- DATA EXTRACT
####
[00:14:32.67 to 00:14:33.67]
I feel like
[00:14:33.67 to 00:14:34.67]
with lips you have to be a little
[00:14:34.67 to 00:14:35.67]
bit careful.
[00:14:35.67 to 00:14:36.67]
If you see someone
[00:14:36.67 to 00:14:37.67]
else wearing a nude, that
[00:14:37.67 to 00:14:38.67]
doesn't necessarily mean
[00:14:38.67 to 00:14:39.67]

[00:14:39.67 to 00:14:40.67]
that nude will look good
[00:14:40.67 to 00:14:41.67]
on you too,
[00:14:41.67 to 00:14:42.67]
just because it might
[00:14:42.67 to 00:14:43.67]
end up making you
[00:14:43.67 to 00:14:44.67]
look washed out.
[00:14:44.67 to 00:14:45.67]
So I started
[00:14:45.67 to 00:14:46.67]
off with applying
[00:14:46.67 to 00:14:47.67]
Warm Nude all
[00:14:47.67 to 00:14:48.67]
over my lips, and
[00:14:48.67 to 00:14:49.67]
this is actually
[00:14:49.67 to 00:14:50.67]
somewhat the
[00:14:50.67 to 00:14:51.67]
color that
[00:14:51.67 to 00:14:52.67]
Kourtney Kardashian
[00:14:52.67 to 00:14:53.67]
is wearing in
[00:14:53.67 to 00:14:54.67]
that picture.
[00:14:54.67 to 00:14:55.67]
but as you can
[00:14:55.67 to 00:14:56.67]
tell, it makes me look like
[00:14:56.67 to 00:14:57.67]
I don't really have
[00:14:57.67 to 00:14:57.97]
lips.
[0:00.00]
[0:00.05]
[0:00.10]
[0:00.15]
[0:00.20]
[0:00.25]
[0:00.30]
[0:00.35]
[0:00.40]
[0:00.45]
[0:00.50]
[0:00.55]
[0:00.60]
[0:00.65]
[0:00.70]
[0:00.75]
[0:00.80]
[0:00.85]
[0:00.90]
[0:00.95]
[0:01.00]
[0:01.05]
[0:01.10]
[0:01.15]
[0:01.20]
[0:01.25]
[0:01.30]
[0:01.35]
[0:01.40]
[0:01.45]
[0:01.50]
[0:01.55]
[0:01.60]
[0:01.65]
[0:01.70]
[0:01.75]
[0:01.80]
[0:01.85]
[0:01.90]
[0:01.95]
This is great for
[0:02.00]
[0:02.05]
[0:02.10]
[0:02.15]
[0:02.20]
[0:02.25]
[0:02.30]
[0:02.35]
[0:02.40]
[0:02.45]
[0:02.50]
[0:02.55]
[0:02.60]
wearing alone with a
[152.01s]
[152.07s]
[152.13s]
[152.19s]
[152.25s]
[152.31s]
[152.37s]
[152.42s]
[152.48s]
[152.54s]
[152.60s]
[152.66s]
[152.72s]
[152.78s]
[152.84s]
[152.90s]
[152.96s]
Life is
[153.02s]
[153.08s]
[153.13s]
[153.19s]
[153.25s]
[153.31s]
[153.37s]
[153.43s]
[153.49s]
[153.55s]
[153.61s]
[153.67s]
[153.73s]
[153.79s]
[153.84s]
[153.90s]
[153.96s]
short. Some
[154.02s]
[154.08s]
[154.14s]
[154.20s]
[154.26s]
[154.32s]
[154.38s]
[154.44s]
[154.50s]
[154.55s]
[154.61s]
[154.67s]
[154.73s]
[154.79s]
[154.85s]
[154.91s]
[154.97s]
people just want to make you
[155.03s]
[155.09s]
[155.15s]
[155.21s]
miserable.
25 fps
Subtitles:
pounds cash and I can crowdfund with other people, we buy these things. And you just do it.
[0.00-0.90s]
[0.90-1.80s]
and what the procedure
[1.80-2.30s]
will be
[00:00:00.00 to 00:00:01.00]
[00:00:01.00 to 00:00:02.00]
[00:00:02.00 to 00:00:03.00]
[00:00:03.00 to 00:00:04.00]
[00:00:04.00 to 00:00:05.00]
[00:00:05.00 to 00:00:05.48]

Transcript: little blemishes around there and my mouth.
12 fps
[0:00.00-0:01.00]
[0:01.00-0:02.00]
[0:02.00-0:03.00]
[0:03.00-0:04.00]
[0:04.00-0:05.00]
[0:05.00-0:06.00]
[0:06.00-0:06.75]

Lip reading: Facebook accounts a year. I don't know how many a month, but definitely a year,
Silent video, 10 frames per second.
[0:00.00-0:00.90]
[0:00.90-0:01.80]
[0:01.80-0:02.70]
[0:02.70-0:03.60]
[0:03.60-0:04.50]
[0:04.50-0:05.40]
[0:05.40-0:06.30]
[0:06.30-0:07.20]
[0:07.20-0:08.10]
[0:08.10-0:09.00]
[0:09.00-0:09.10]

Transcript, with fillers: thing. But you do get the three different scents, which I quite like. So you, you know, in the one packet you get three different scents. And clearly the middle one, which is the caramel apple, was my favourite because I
####
- WORK INSTRUCTION
Give back the whole listing exactly.

- WRITTEN RESPONSE
[00:14:32.67 to 00:14:33.67]
I feel like
[00:14:33.67 to 00:14:34.67]
with lips you have to be a little
[00:14:34.67 to 00:14:35.67]
bit careful.
[00:14:35.67 to 00:14:36.67]
If you see someone
[00:14:36.67 to 00:14:37.67]
else wearing a nude, that
[00:14:37.67 to 00:14:38.67]
doesn't necessarily mean
[00:14:38.67 to 00:14:39.67]

[00:14:39.67 to 00:14:40.67]
that nude will look good
[00:14:40.67 to 00:14:41.67]
on you too,
[00:14:41.67 to 00:14:42.67]
just because it might
[00:14:42.67 to 00:14:43.67]
end up making you
[00:14:43.67 to 00:14:44.67]
look washed out.
[00:14:44.67 to 00:14:45.67]
So I started
[00:14:45.67 to 00:14:46.67]
off with applying
[00:14:46.67 to 00:14:47.67]
Warm Nude all
[00:14:47.67 to 00:14:48.67]
over my lips, and
[00:14:48.67 to 00:14:49.67]
this is actually
[00:14:49.67 to 00:14:50.67]
somewhat the
[00:14:50.67 to 00:14:51.67]
color that
[00:14:51.67 to 00:14:52.67]
Kourtney Kardashian
[00:14:52.67 to 00:14:53.67]
is wearing in
[00:14:53.67 to 00:14:54.67]
that picture.
[00:14:54.67 to 00:14:55.67]
but as you can
[00:14:55.67 to 00:14:56.67]
tell, it makes me look like
[00:14:56.67 to 00:14:57.67]
I don't really have
[00:14:57.67 to 00:14:57.97]
lips.
[0:00.00]
[0:00.05]
[0:00.10]
[0:00.15]
[0:00.20]
[0:00.25]
[0:00.30]
[0:00.35]
[0:00.40]
[0:00.45]
[0:00.50]
[0:00.55]
[0:00.60]
[0:00.65]
[0:00.70]
[0:00.75]
[0:00.80]
[0:00.85]
[0:00.90]
[0:00.95]
[0:01.00]
[0:01.05]
[0:01.10]
[0:01.15]
[0:01.20]
[0:01.25]
[0:01.30]
[0:01.35]
[0:01.40]
[0:01.45]
[0:01.50]
[0:01.55]
[0:01.60]
[0:01.65]
[0:01.70]
[0:01.75]
[0:01.80]
[0:01.85]
[0:01.90]
[0:01.95]
This is great for
[0:02.00]
[0:02.05]
[0:02.10]
[0:02.15]
[0:02.20]
[0:02.25]
[0:02.30]
[0:02.35]
[0:02.40]
[0:02.45]
[0:02.50]
[0:02.55]
[0:02.60]
wearing alone with a
[152.01s]
[152.07s]
[152.13s]
[152.19s]
[152.25s]
[152.31s]
[152.37s]
[152.42s]
[152.48s]
[152.54s]
[152.60s]
[152.66s]
[152.72s]
[152.78s]
[152.84s]
[152.90s]
[152.96s]
Life is
[153.02s]
[153.08s]
[153.13s]
[153.19s]
[153.25s]
[153.31s]
[153.37s]
[153.43s]
[153.49s]
[153.55s]
[153.61s]
[153.67s]
[153.73s]
[153.79s]
[153.84s]
[153.90s]
[153.96s]
short. Some
[154.02s]
[154.08s]
[154.14s]
[154.20s]
[154.26s]
[154.32s]
[154.38s]
[154.44s]
[154.50s]
[154.55s]
[154.61s]
[154.67s]
[154.73s]
[154.79s]
[154.85s]
[154.91s]
[154.97s]
people just want to make you
[155.03s]
[155.09s]
[155.15s]
[155.21s]
miserable.
25 fps
Subtitles:
pounds cash and I can crowdfund with other people, we buy these things. And you just do it.
[0.00-0.90s]
[0.90-1.80s]
and what the procedure
[1.80-2.30s]
will be
[00:00:00.00 to 00:00:01.00]
[00:00:01.00 to 00:00:02.00]
[00:00:02.00 to 00:00:03.00]
[00:00:03.00 to 00:00:04.00]
[00:00:04.00 to 00:00:05.00]
[00:00:05.00 to 00:00:05.48]

Transcript: little blemishes around there and my mouth.
12 fps
[0:00.00-0:01.00]
[0:01.00-0:02.00]
[0:02.00-0:03.00]
[0:03.00-0:04.00]
[0:04.00-0:05.00]
[0:05.00-0:06.00]
[0:06.00-0:06.75]

Lip reading: Facebook accounts a year. I don't know how many a month, but definitely a year,
Silent video, 10 frames per second.
[0:00.00-0:00.90]
[0:00.90-0:01.80]
[0:01.80-0:02.70]
[0:02.70-0:03.60]
[0:03.60-0:04.50]
[0:04.50-0:05.40]
[0:05.40-0:06.30]
[0:06.30-0:07.20]
[0:07.20-0:08.10]
[0:08.10-0:09.00]
[0:09.00-0:09.10]

Transcript, with fillers: thing. But you do get the three different scents, which I quite like. So you, you know, in the one packet you get three different scents. And clearly the middle one, which is the caramel apple, was my favourite because I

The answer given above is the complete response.